I’d never have dreamed that such a thing could be possible, but somehow, Black Mirror has found a way to replicate the feel of a “Choose Your Own Adventure” book as a TV show, with the special, feature-length episode “Bandersnatch.”

Black Mirror is, of course, the spectacular anthology series created and run by Charlie Brooker.  It’s a modern-day Twilight Zone, with a focus on stories that explore how technology unchained can lead to tragic results.  (Click here for my review of the two original British seasons, and click here for my review of Netflix’s third season.  I actually still haven’t finished watching the fourth Netflix season, which was released about a year ago — life has gotten in the way!! — but when “Bandersnatch” came out, I jumped into watching it right away.)

“Bandersnatch” was written by Charlie Brooker and directed by David Slade.  Set in 1984, “Bandersnatch” tells the story of a young man named Stefan (Fionn Whitehead, who was the lead in Dunkirk), who is working on his own to create a Choose Your Own Adventure style computer game, based on a book he loved called Bandersnatch.  He brings the idea to a computer game company called Tuckersoft, where he meets the head of the company Mohan Thakur (Asim Chaudhry) as well as his idol, the famous video-game creator Colin (Will Poulter, from Son of Rambow, The Chronicles of Narnia: The Voyage of the Dawn Treader, and The Revenant). 

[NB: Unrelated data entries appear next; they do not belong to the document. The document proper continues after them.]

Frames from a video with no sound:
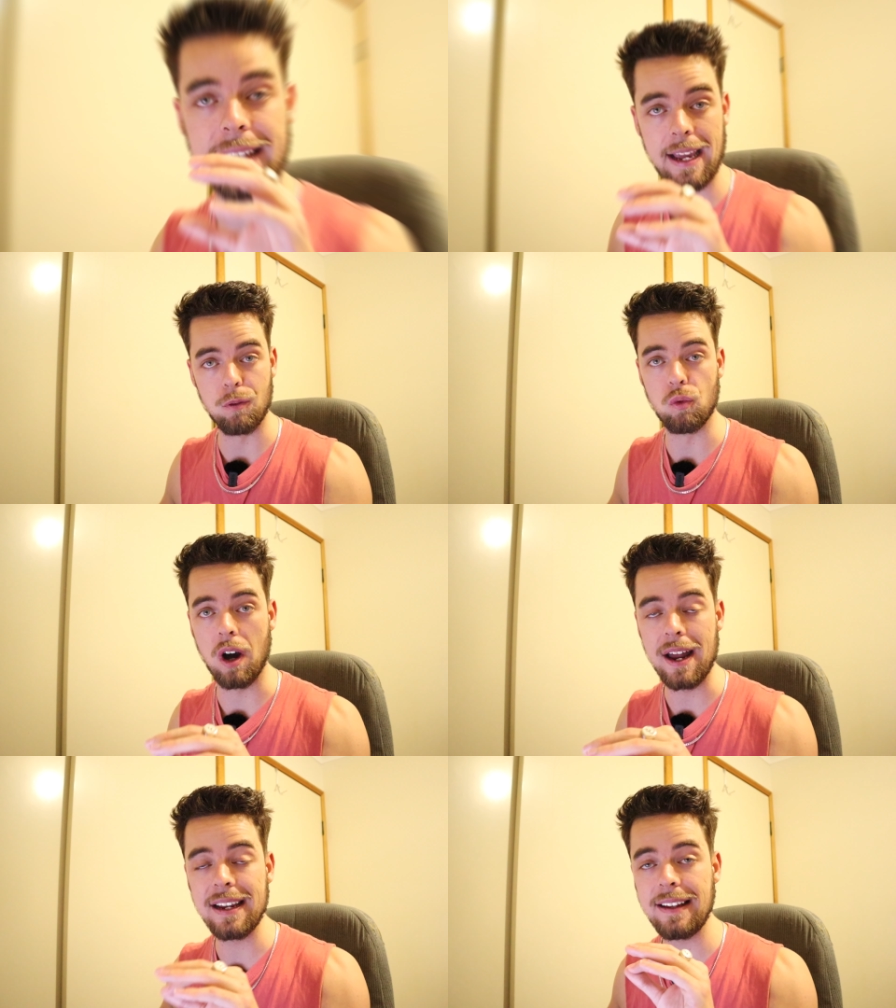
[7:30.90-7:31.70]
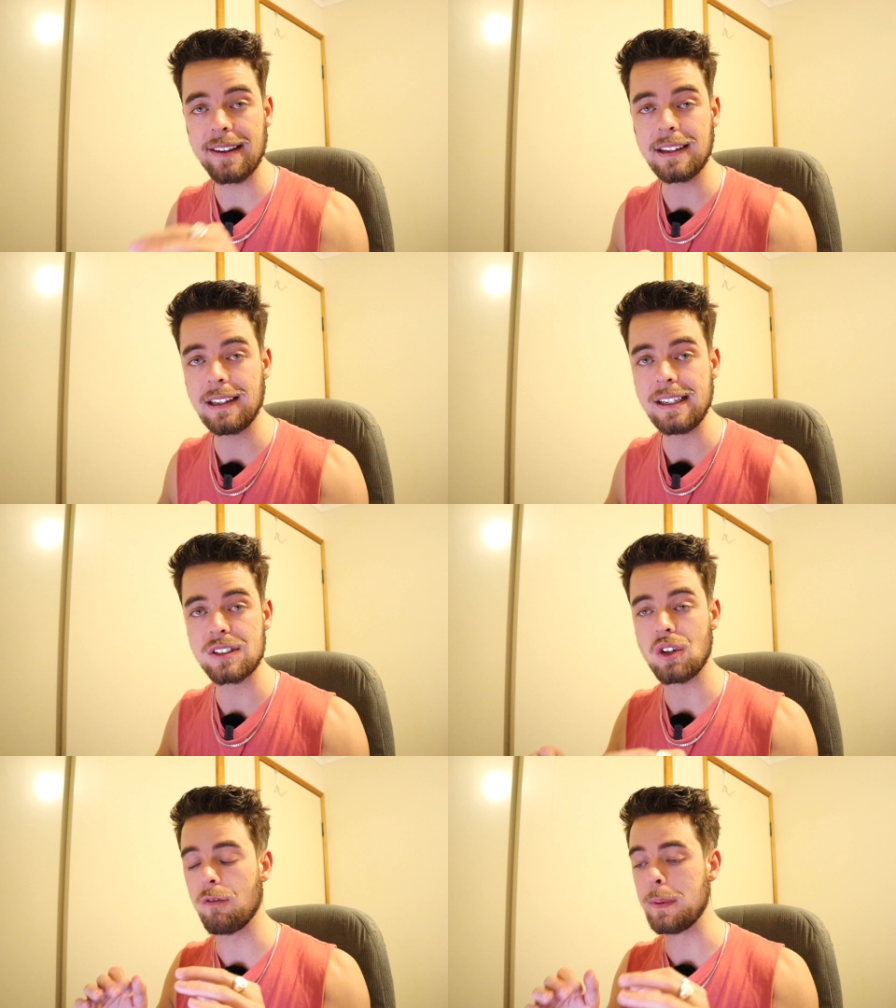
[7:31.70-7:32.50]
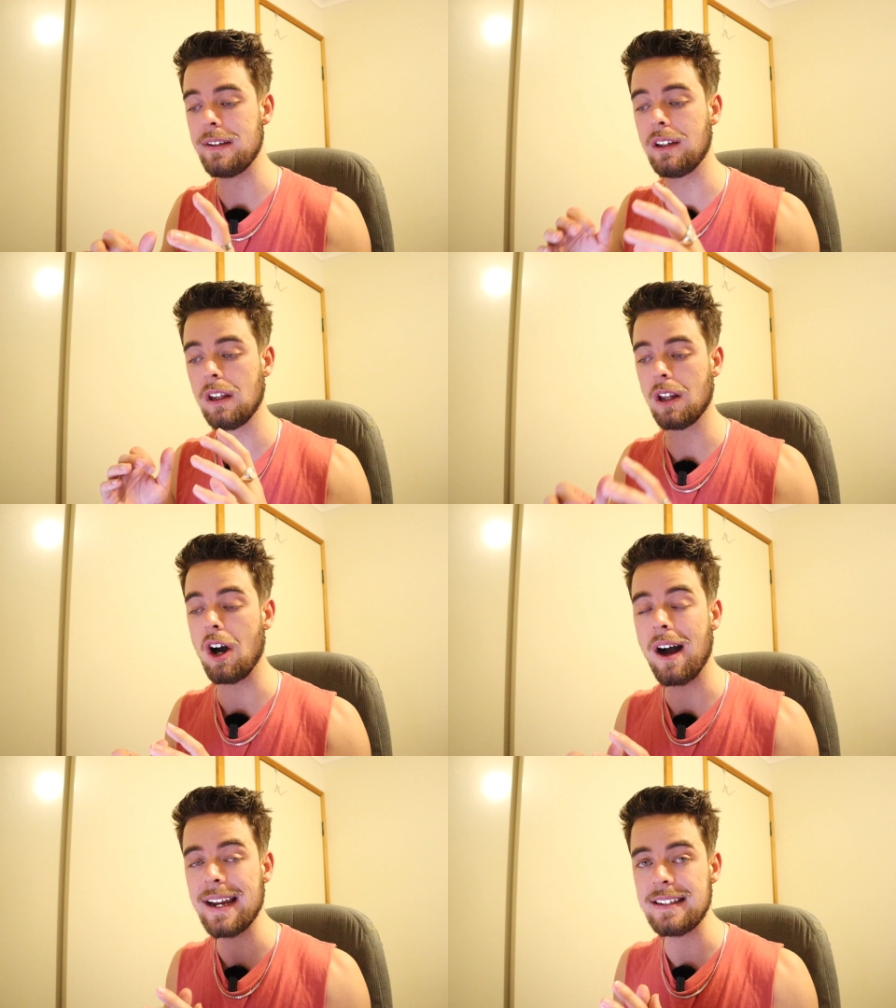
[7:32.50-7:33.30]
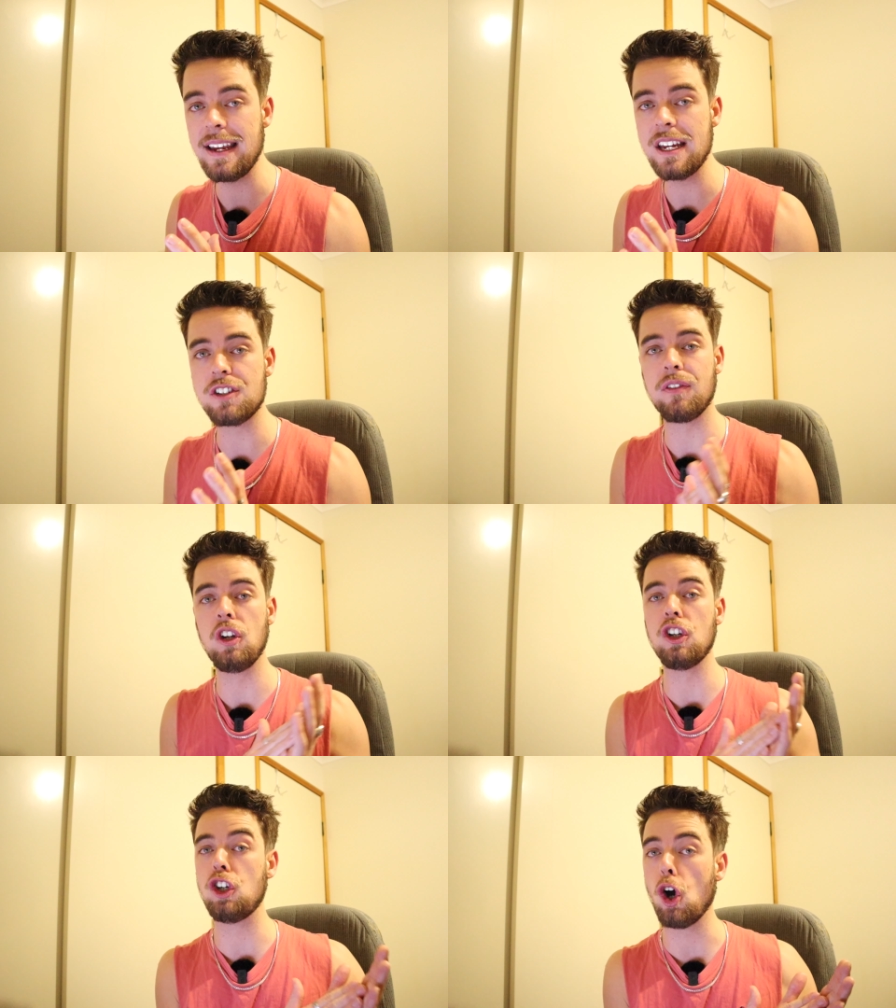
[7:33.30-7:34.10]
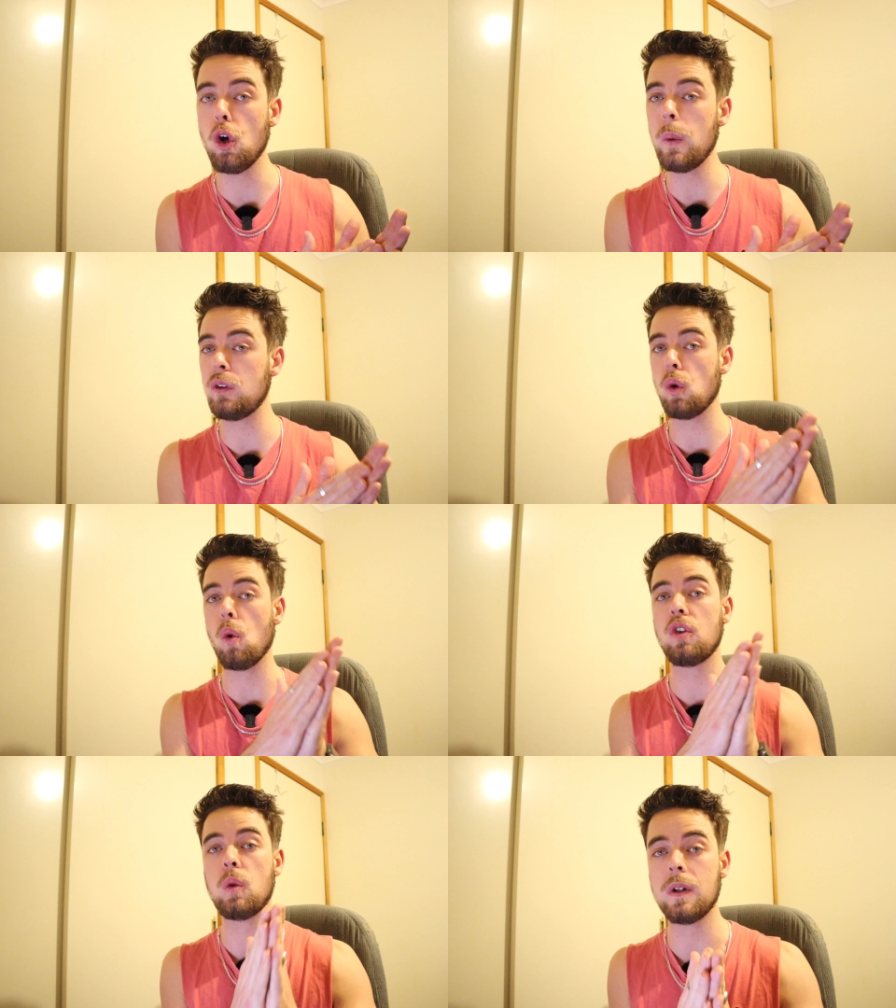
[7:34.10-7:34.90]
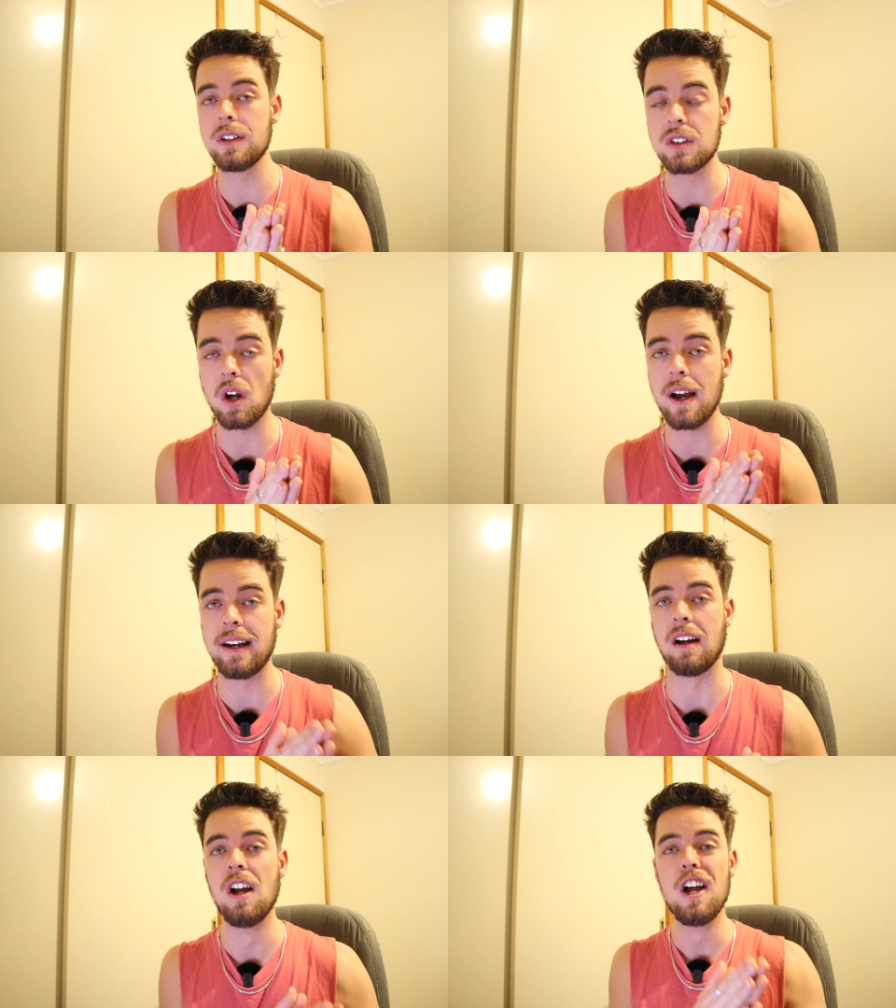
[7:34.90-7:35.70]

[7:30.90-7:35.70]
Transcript: again, writing down a list of particular ideas for you to go talk to a designer,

Incredibly, this entire special Black Mirror episode plays out as an interactive experience for the viewer.  Every few minutes (and even more frequently at times), you are prompted on screen to make a decision as to what Stefan should do.  You make your choice via your remote control, and then the film unfolds based upon that choice.  Just like in a real Choose Your Own Adventure book, sometimes those choices take you out of the story quickly, as things unfold poorly for poor … [continued]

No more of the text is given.